Horsemeat scandal 'unforgivable', says Nestlé boss

By Ed Bedington and Carina Perkins

- Last updated on GMT

Horsemeat scandal 'unforgivable', says Nestlé boss
The entire food industry has been affected by the horsemeat scandal, according to the boss of Nestlé Paul Bulcke.

Speaking at the 2013 City Food Lecture in London, Bulcke said the discovery of horsemeat in food was a widespread fraud committed by a few across the whole of Europe, and many consumers, and industry, felt mislead.

“This definitely should not happen, it’s unforgivable and we have let consumers down. The success of the food industry, and Nestlé, is built on trust and we should all work hard not to lose it.”

He said the food industry had played a major role in the development of the global society and it had never been safer, but that wasn’t the perception and, once again, the sector was facing serious trust issues because of the actions of a minority. “This is not food safety, it’s a trust issue; it’s not delivering what the label says. We have increased our standards and testing over the whole supply chain, but perception is often the reality for consumers. Industry is again seen as untrustworthy.”

He said the industry needed to pull together to do a “good and decisive job”​ to regain that trust.

Nestlé was one of the latest European food businesses to be pulled into the horsemeat scandal, which continues to spread across the Continent. The company announced last week that it was withdrawing beef pasta meals from supermarkets in Italy, France and Spain after they were found to contain horsemeat. It said that beef used in the products had been supplied by German company HJ Schypke.

Nestlé later recalled further products from Spanish supermarkets and announced that it was dropping Spanish supplier Servocar “after it became clear that the firm has supplied beef that contains horse DNA”.

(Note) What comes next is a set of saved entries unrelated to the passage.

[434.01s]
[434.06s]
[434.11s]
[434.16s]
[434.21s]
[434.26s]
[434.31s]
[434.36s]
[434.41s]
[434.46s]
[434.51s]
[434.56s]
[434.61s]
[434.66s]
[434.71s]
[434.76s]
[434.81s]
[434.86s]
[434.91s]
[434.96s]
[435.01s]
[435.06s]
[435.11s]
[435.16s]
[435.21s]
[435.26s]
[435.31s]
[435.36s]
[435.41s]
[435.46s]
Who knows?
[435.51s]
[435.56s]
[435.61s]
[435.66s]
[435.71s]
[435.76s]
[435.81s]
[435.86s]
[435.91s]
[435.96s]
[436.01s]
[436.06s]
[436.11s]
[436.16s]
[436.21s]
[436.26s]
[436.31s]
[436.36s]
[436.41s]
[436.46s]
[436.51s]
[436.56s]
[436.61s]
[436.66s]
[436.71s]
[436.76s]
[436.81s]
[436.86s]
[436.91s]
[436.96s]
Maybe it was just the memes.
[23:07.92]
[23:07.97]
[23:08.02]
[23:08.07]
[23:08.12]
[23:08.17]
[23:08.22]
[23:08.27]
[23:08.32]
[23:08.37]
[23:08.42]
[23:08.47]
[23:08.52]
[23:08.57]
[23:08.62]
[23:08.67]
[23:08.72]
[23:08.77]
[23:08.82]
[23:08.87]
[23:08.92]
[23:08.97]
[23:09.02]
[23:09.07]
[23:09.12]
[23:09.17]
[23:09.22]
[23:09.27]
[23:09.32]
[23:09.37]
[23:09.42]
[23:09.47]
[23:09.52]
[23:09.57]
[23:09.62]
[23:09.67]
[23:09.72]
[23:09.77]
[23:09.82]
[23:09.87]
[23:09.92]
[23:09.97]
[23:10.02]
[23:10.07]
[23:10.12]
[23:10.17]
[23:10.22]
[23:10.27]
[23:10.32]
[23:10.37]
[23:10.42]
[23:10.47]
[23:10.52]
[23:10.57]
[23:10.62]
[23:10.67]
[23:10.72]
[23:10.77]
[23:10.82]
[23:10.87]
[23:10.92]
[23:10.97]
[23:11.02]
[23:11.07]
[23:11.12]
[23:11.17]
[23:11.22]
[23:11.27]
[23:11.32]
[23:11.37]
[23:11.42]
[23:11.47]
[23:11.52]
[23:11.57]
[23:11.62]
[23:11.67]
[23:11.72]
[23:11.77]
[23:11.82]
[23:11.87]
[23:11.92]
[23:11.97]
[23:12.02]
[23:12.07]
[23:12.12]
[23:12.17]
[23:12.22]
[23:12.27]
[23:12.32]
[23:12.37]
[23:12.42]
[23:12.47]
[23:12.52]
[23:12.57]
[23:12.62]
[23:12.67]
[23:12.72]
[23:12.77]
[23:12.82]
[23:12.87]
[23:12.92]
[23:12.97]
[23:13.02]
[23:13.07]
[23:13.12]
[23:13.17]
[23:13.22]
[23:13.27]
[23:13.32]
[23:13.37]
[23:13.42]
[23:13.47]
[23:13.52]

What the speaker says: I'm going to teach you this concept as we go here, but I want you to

The IKEA Group has also been forced to recall meat products this week after testing by the Czech Republic’s veterinary office found horse DNA in a batch of IKEA beef and pork meatballs. IKEA said its own tests on meatballs had come back negative for horse DNA, but that it was putting a sale stop on meatballs from a Swedish supplier as a precautionary measure.

Call for COOL

Ministers from all 27 European Member States met to discuss the widening horsemeat scandal at the EU Agriculture Council meeting in Brussels on Monday (25 February).

The press office of the Council said discussions centred around country-of-origin labelling (COOL) and an extension of European-wide testing of meat products. “Several delegations called for a labelling of the origin of meat entering in the composition of processed meat products,”​ it said.

“In addition, several member states pointed out that the report on the impact assessment of labelling the origin of meat in processed food, the publication of which was scheduled for December this year, should be published before or after summer.”